HoppingPavlova · 31/03/2026 01:10

@user555999000 Our mothers also only wanted the good and fun stuff and were extremely vocal in their dissatisfaction if they couldn’t turn up unannounced whenever they wanted, making sly digs and comments, while sitting ready to be hosted and waited on hand and foot

And you are saying that this is due to dementia? Do you feel this was specific to your parents only, or applies across the board to any parent who does this?

Not exactly. I am saying that my experience was that two individuals who had objectively lived most of their lives on their terms, rarely went out of their way for others m, and actively avoided anything that meant effort, whilst expecting and demanding a huge amount of attention and hosting themselves, are the type of personalities that IF they develop dementia are going to be next level difficult in their behaviour. Dementia can make people extremely unreasonable, unable to risk assess, socially inappropriate and behave in a way that causes others great stress and trauma. Even if you tell a person with dementia kindly, “Heah, when you said
X/did Y, it made me feel really stressed/hurt/frustrated/bewildered” they often don’t have the ability to see past their own immediate wants. If they were selfish in behaviour and outlook before the disease, you are in for a really rocky ride if thy get it. Dementia turns up the dial on negative traits.

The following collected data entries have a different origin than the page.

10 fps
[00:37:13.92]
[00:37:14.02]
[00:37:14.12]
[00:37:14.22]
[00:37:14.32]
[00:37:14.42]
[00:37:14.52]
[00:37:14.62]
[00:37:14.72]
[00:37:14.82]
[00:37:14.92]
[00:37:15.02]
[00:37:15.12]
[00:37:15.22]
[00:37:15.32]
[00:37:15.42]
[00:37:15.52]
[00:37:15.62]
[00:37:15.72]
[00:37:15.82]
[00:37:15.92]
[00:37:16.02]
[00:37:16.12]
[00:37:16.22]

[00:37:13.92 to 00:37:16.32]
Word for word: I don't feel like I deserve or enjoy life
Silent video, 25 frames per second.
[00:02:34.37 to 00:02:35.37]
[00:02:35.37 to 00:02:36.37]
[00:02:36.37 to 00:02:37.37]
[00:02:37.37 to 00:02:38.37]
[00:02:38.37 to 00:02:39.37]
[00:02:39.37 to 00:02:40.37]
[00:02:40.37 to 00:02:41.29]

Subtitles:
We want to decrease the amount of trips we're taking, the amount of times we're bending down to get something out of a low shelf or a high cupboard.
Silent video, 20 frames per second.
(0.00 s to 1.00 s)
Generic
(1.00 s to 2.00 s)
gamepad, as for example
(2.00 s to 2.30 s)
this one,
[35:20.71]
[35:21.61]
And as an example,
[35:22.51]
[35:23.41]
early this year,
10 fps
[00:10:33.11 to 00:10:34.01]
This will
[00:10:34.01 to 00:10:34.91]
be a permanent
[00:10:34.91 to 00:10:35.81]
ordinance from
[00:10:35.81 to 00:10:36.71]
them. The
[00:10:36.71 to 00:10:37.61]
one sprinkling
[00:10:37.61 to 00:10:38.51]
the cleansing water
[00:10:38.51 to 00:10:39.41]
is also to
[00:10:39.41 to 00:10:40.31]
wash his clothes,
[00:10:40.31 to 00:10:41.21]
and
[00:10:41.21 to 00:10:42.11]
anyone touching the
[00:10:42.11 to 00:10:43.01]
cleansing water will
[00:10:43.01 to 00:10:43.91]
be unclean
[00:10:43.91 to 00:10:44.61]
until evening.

For example, and this is just one out of many. My father died when I was heavily pregnant. He died out of the blue and I had to agree to them turning off life support on Christmas Eve. I got home late and was hysterical with grief. I also had a toddler who I had to try to keep it together for. My husband called his mother to say I was so ill from grief and so sleep deprived from siting in a chair at the hospital all week, that we did not want her to arrive on Christmas Day until 2pm as I needed time to rest and recover and grieve. I needed alone time. We didn’t even want any guests that day but we did it for my MIL because she had a history of sulking if she did not get the Christmas Day she expected from us. In my experience people with dementia get more and more selfish and determined to do what THEY are interested in and what they want on a whim, regardless of anything else that others may be going through. So what did she do despite being told directly to not show up until 2 pm at the earliest? She breezed in my house at 11 am. I was catatonic. I was undressed, weeping, hadn’t had breakfast yet, was trying to dress my toddler etc. My heart dropped to my feet when she bulldozed her way into my house. When I told her how upset I was that she ignored our request for space until 2 pm, she cried and flounced off saying she’d go home then if she wasn’t wanted. My dad wasn’t even in the mortuary yet, and it was all still about her needs. At the time, I remember me saying to my husband that she must have a brain condition if she thought that sort of behaviour was acceptable. I was livid and distressed. I think she would have put herself first that day, dementia or no dementia, but I do think her ability to be so cold and heartless and NOT CARE AT ALL when she saw the hurt she caused me is classic dementia behaviour.